Pyongyang derides Seoul’s submarine-launched missile as clumsy, rudimentary
Updated 20 September 2021

Pyongyang derides Seoul’s submarine-launched missile as clumsy, rudimentary

Pyongyang derides Seoul’s submarine-launched missile as clumsy, rudimentary
  • Both Korean neighbors developing increasingly sophisticated weapons amid stalled efforts to ease tension on the peninsula

SEOUL: A North Korean military think tank on Monday dismissed South Korea’s recently tested submarine-launched ballistic missile as clumsy and rudimentary but warned its development would rekindle cross-border tension.
Both South and North Korea, which have been developing increasingly sophisticated weapons amid stalled efforts to ease tension on the peninsula, tested ballistic missiles on Wednesday.
Jang Chang Ha, chief of the Academy of the National Defense Science, a North Korean state-run weapons development and procurement center, said in a commentary on the official KCNA news agency that media photographs of the latest South Korean missile showed a “sloppy” weapon that did not even have the shape of a submarine-launched ballistic missile (SLBM).
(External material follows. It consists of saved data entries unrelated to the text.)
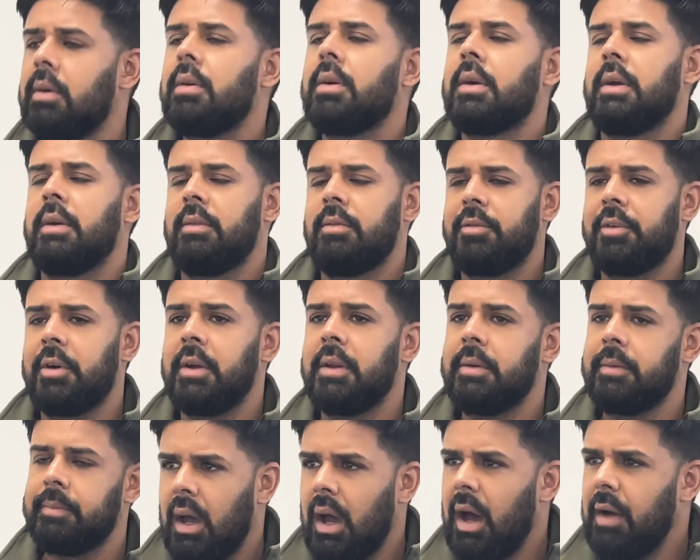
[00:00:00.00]
of. Okay,
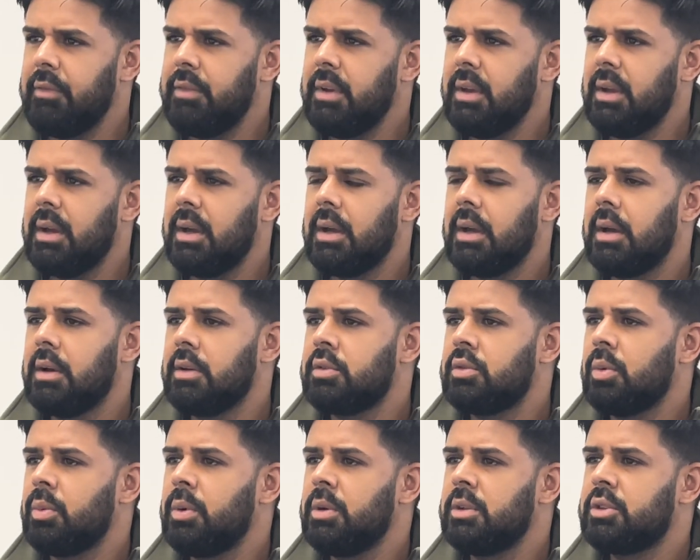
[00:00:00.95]
fine.
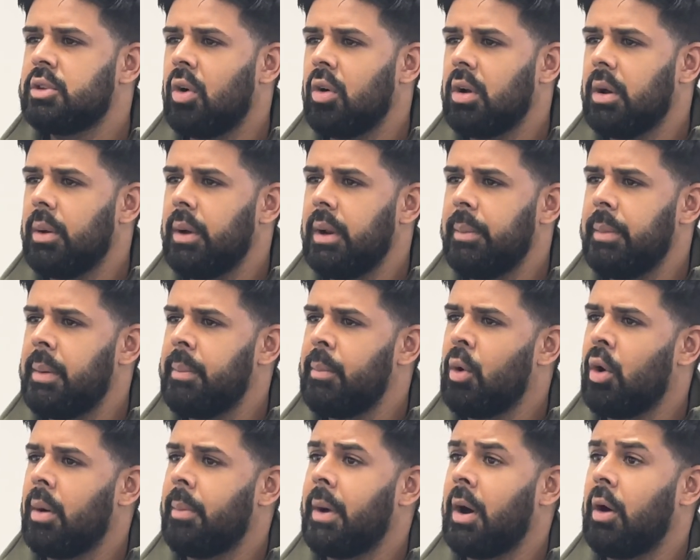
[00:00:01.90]
So we'll talk a little bit more
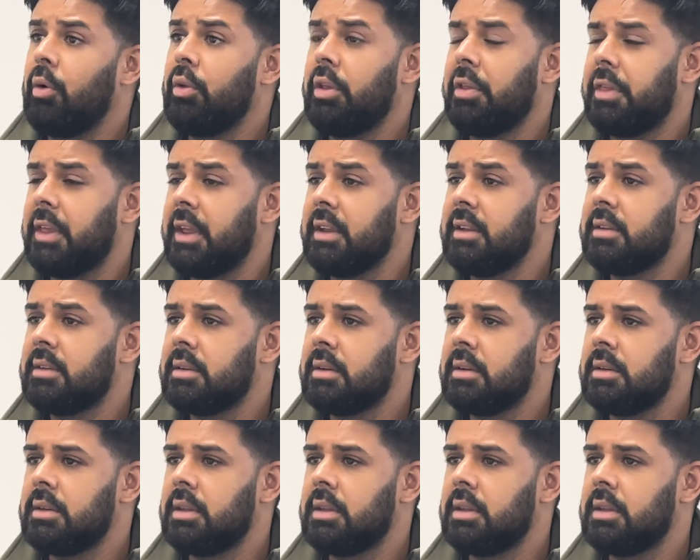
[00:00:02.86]
about other things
The missile seemed to be a version of the South’s Hyunmoo surface-to-surface ballistic missiles with the warhead part an imitation of India’s K-15 SLBM, Jang said.
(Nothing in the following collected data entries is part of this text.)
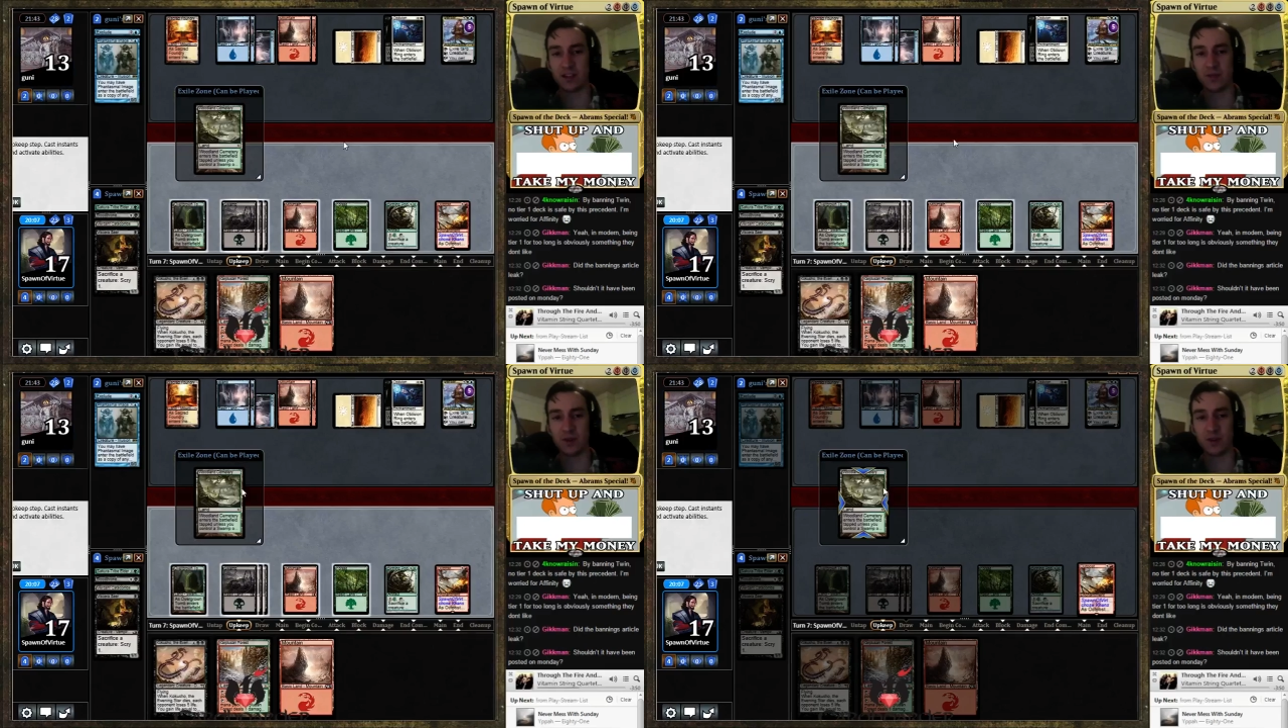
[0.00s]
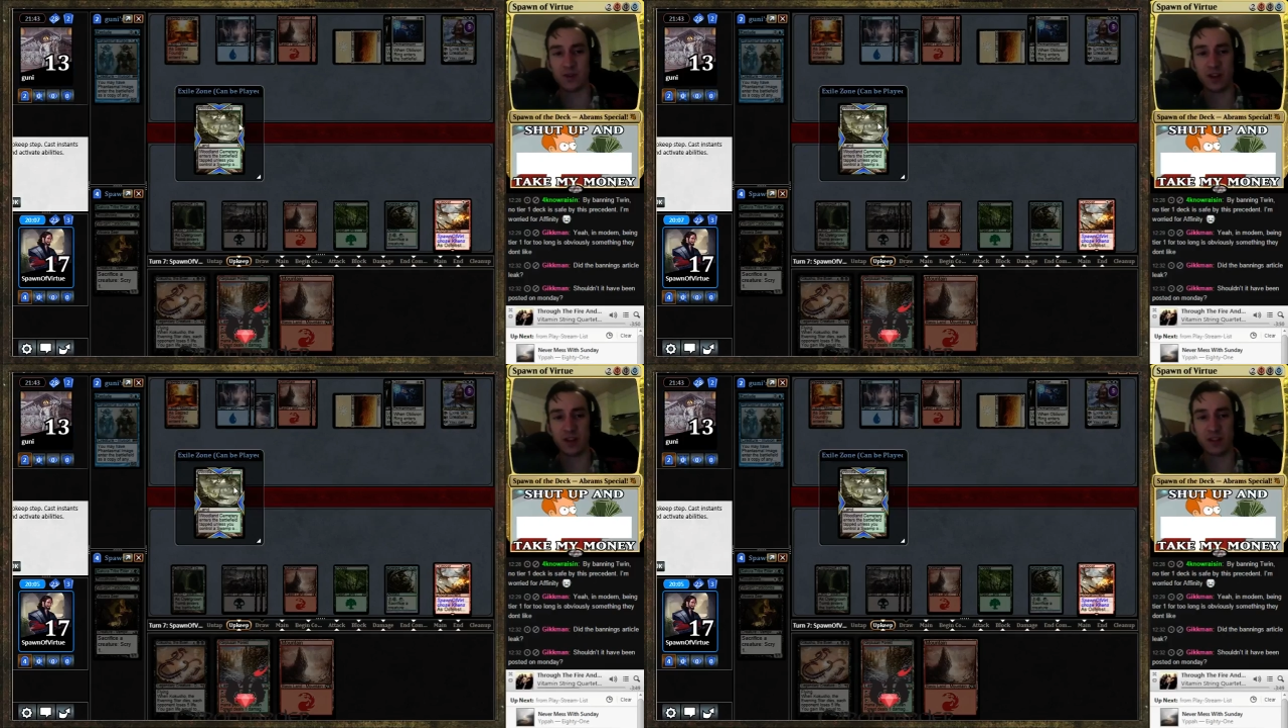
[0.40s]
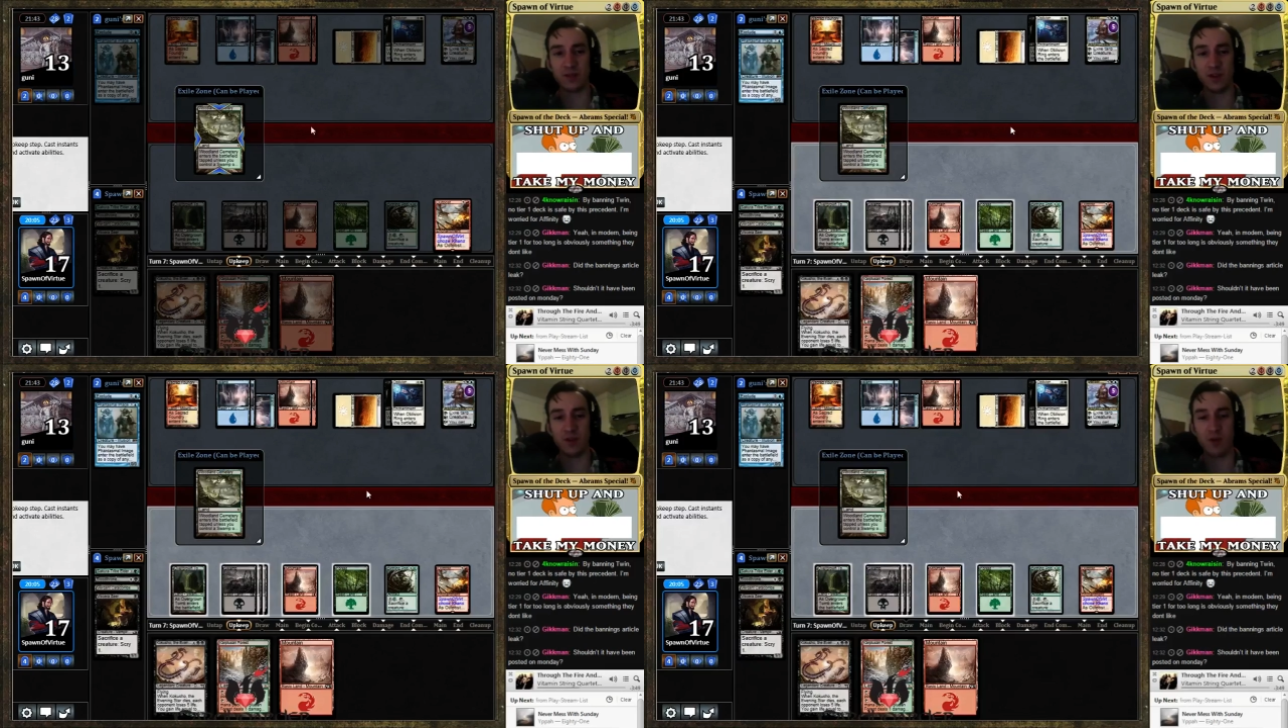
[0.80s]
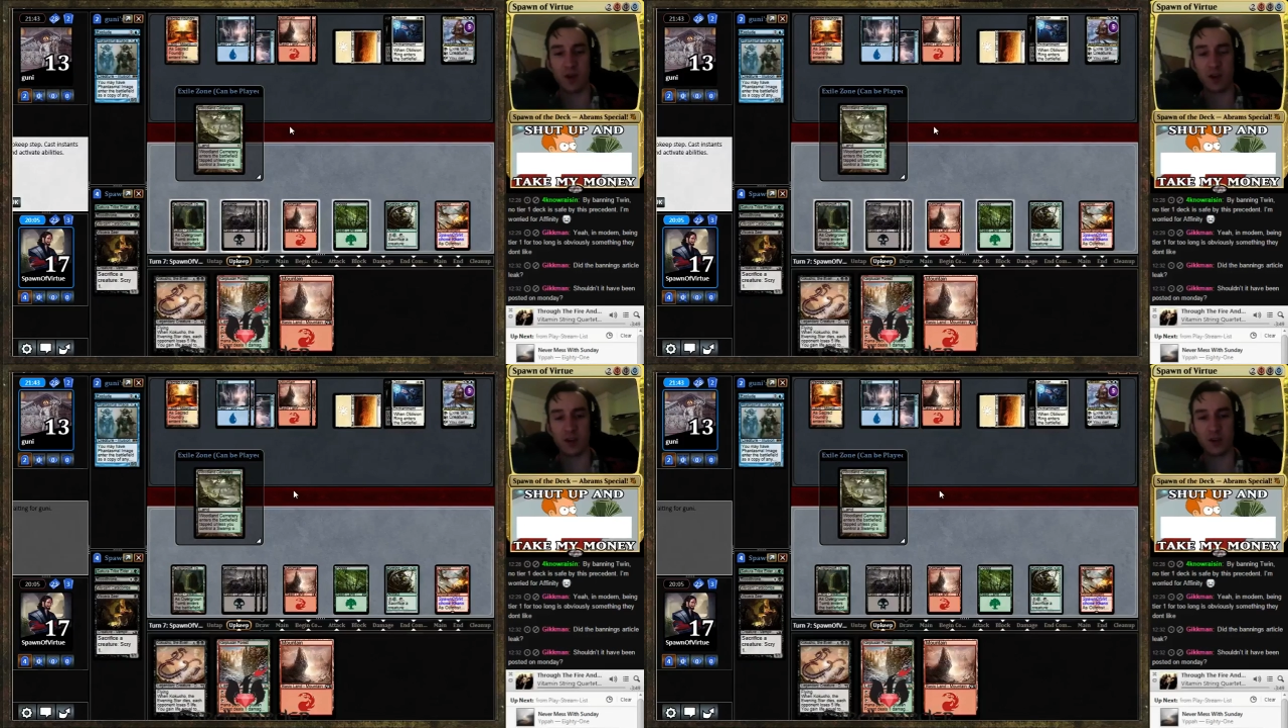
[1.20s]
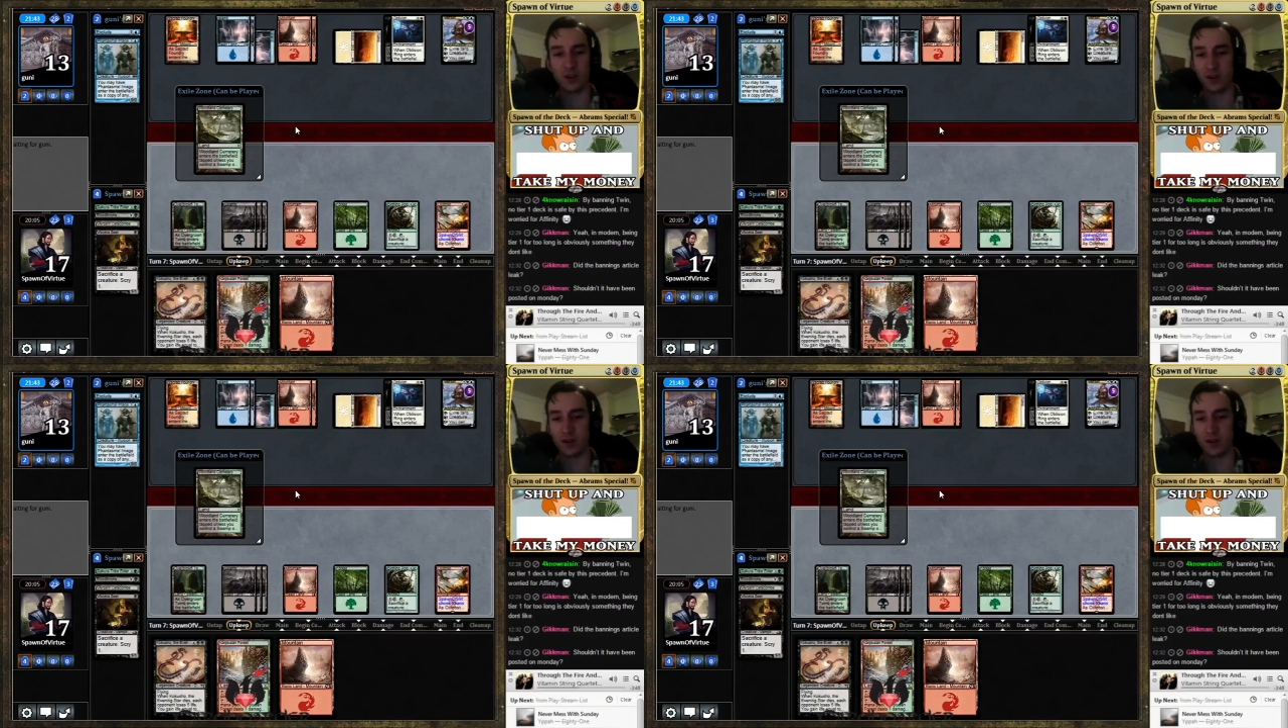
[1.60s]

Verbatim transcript: of our draws can be quite good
The photographs of the test indicated that South Korea had yet to achieve key technologies for the underwater launch including complicated fluid flow analysis, he said.
“In a word, it should be called some clumsy work,” Jang said. “If it’s indeed an SLBM, it would only be in its rudimentary, infant stage.”
South Korea’s defense ministry did not immediately respond to a request for comment.
Jang said the weapon had not reached a phase where it had strategic and tactical value and would thus pose a threat to the North but questioned the intent of the South’s ongoing missile development.
“The South’s enthusiastic efforts to improve submarine weapons systems clearly presage intensified military tension on the Korean peninsula,” Jang said. “And at the same time, it awakens us again and makes us sure of what we ought to do.”
Jang’s comments came days after Kim Yo Jong, the powerful sister of North Korean leader Kim Jong Un, derided the South for criticizing the North for what she said were “routine defensive measures” while developing its own missiles.
North Korea has been steadily developing its weapons systems, raising the stakes for talks aimed at dismantling its nuclear and ballistic missile arsenals in return for US sanctions relief.
The negotiations, initiated between Kim Jong Un and former US President Donald Trump in 2018, have stalled since 2019.